> _Problem_
Without the pictures, return each record as it appears.

Segment Start: Given information

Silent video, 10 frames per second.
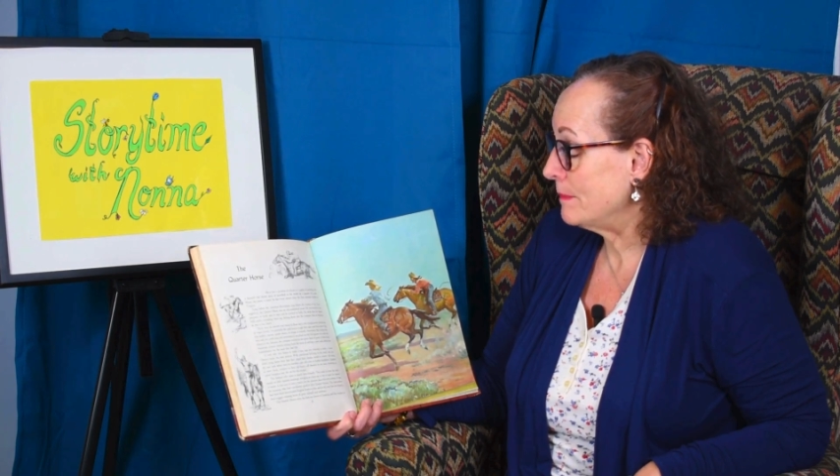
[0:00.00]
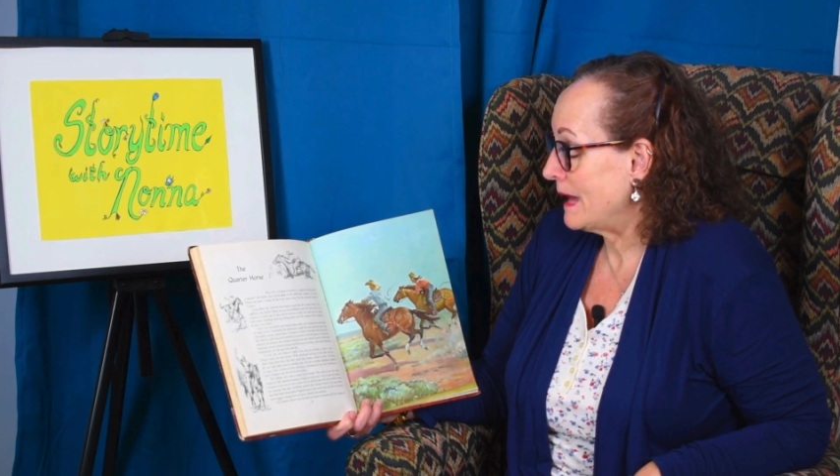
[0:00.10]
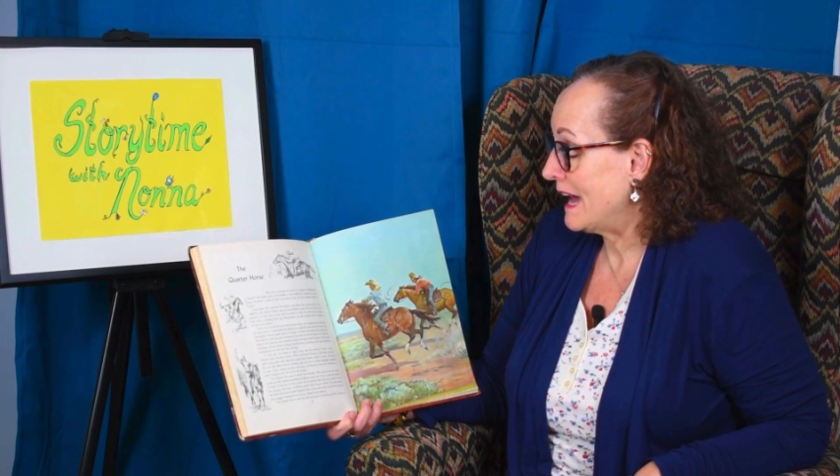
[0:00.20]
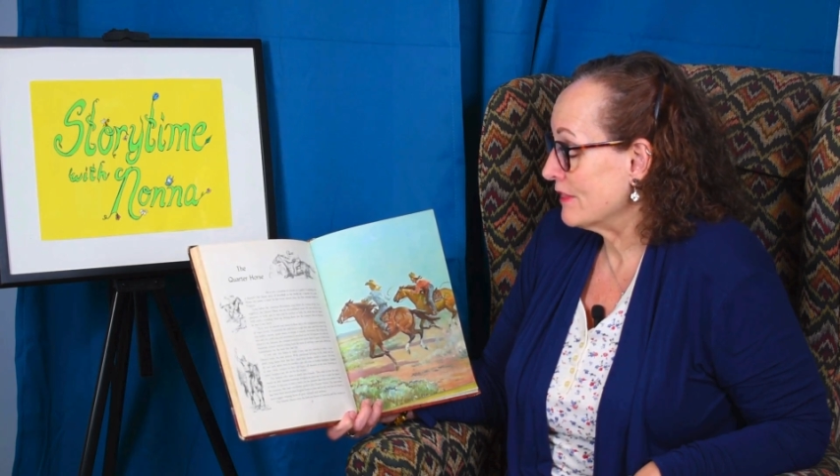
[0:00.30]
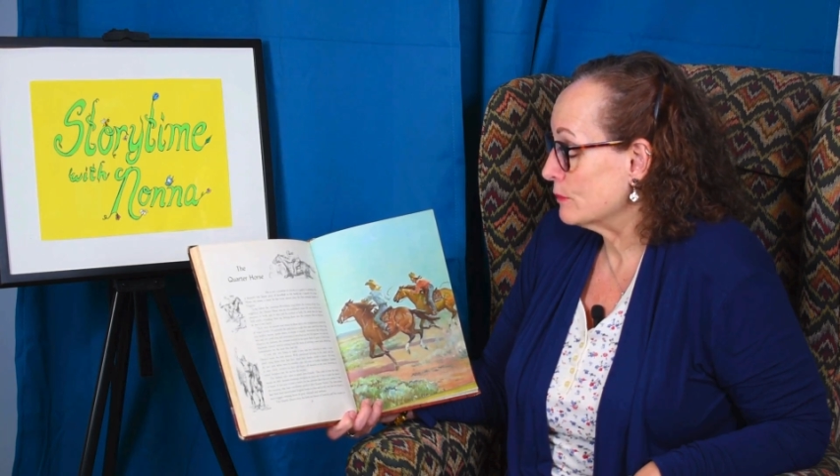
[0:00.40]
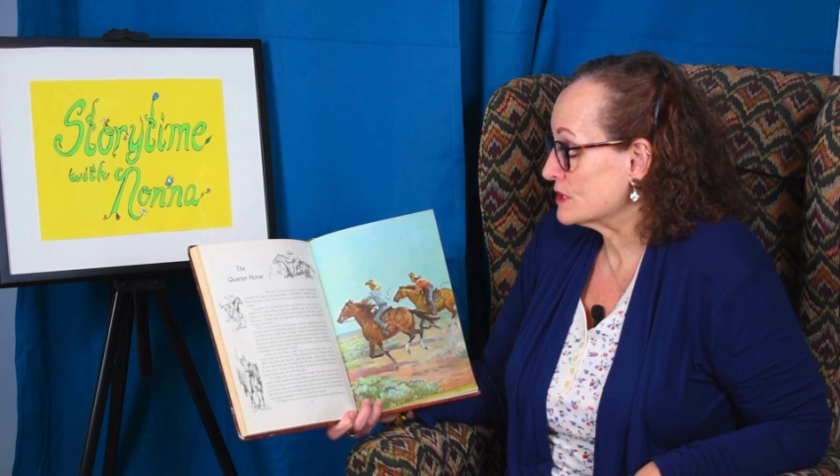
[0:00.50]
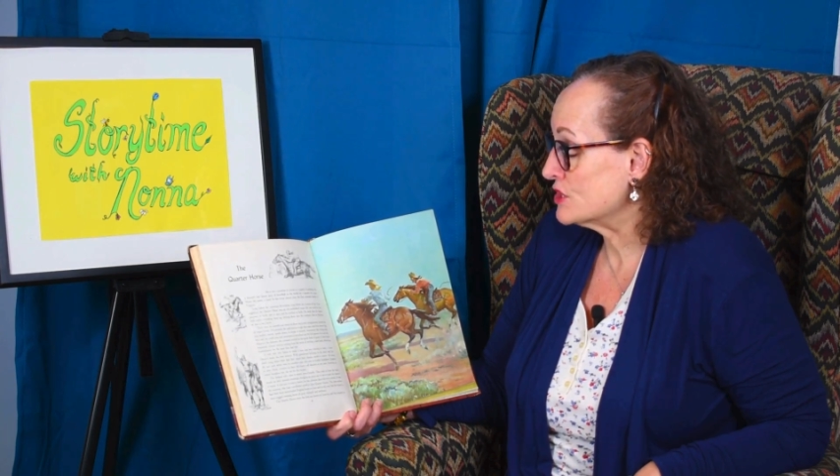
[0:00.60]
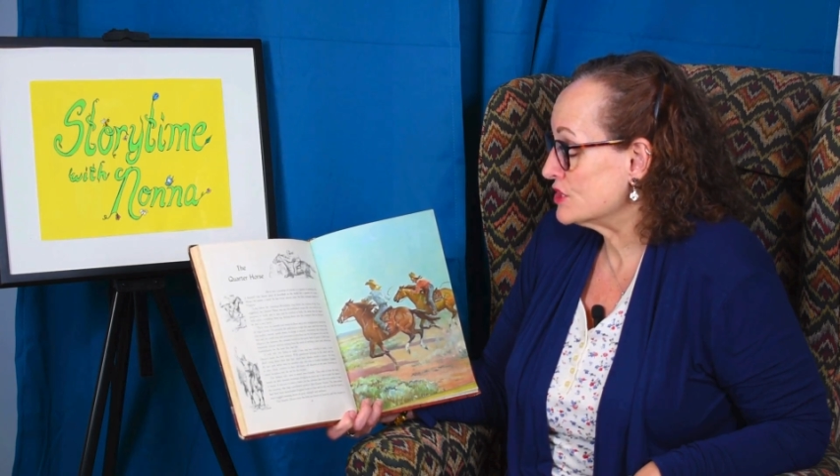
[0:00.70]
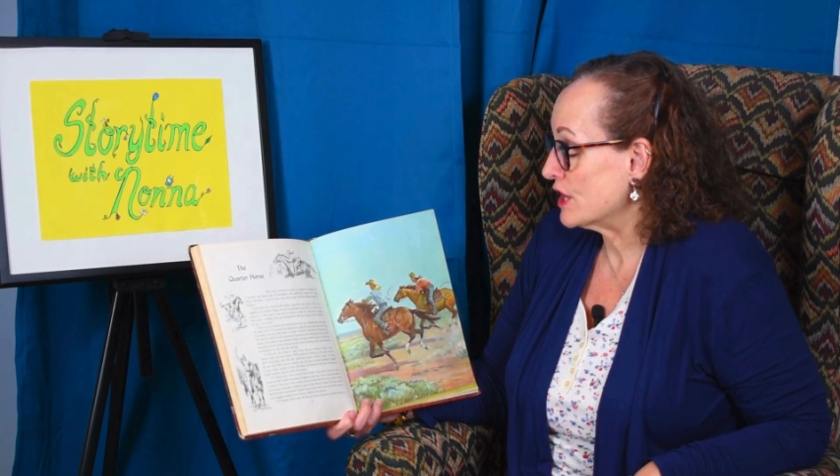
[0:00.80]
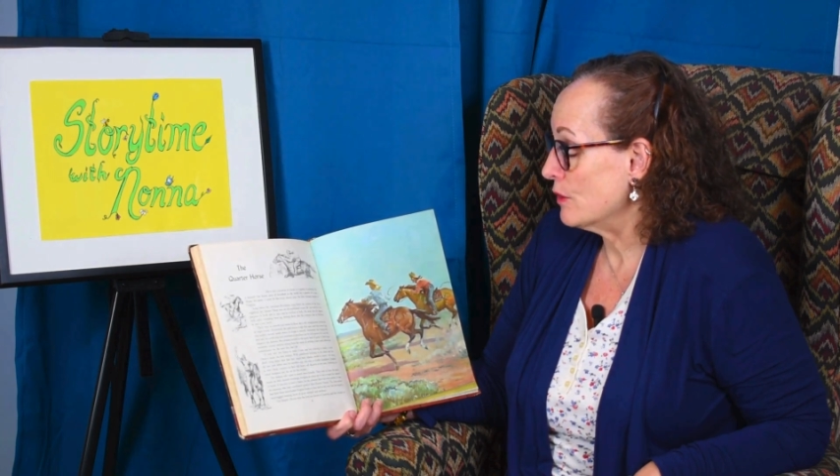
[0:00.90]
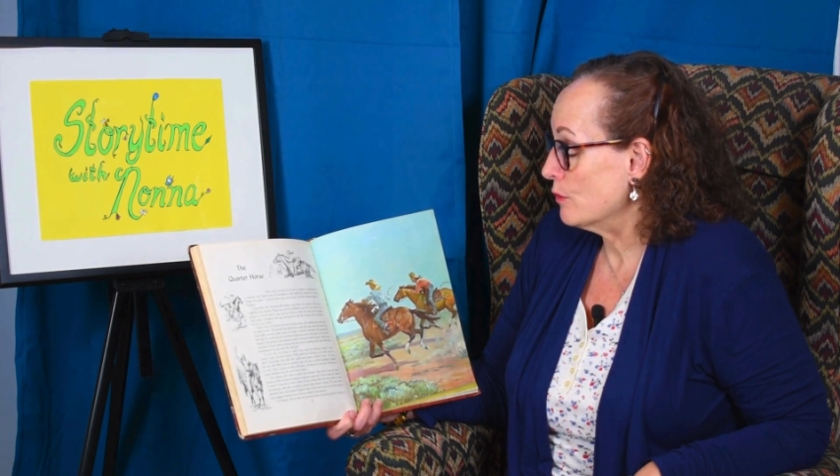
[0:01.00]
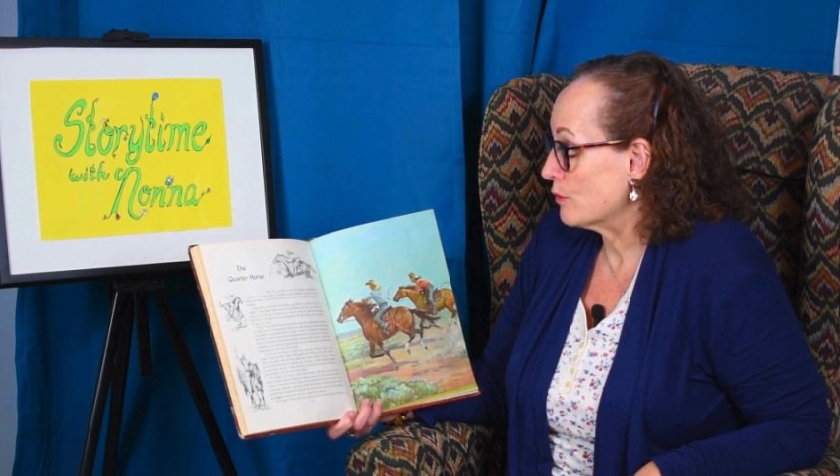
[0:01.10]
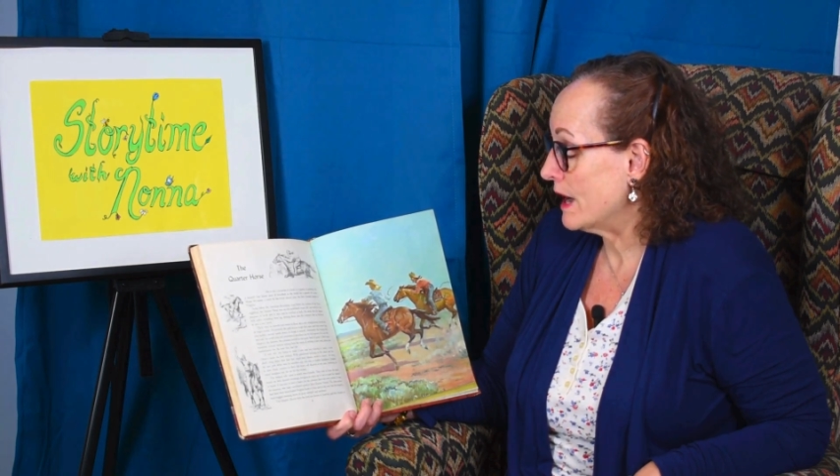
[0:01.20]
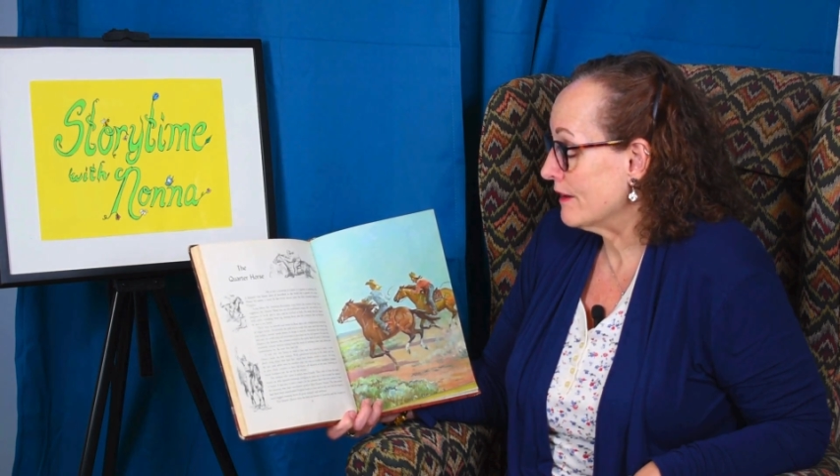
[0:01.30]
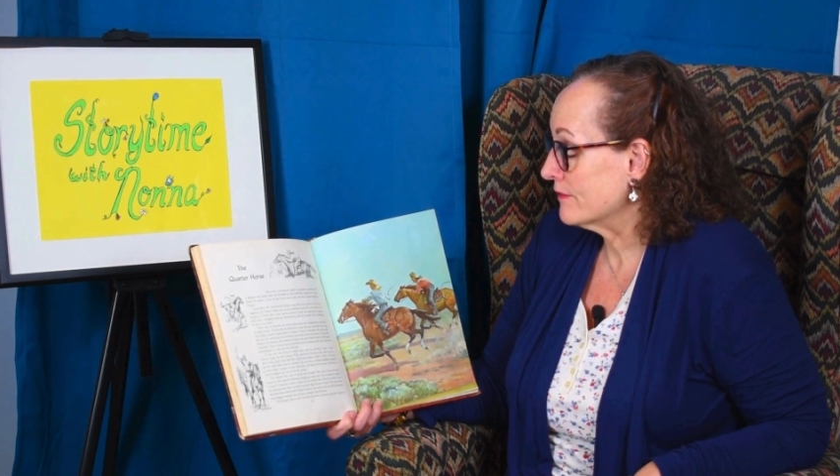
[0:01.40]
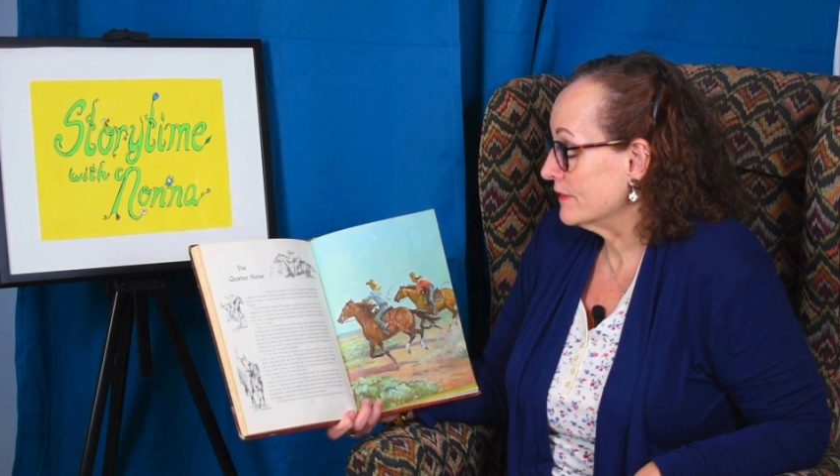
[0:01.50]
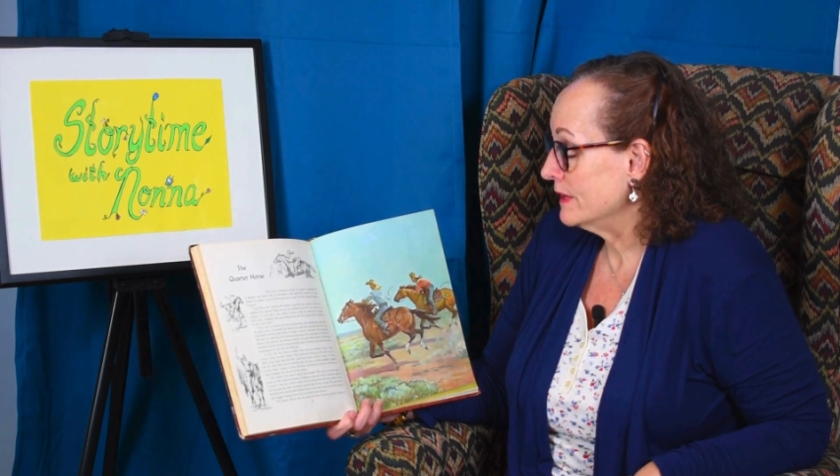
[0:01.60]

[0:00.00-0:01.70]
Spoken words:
path was so rough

Segment End: Given information

> _Task result_
Silent video, 10 frames per second.
[0:00.00]
[0:00.10]
[0:00.20]
[0:00.30]
[0:00.40]
[0:00.50]
[0:00.60]
[0:00.70]
[0:00.80]
[0:00.90]
[0:01.00]
[0:01.10]
[0:01.20]
[0:01.30]
[0:01.40]
[0:01.50]
[0:01.60]

[0:00.00-0:01.70]
Spoken words:
path was so rough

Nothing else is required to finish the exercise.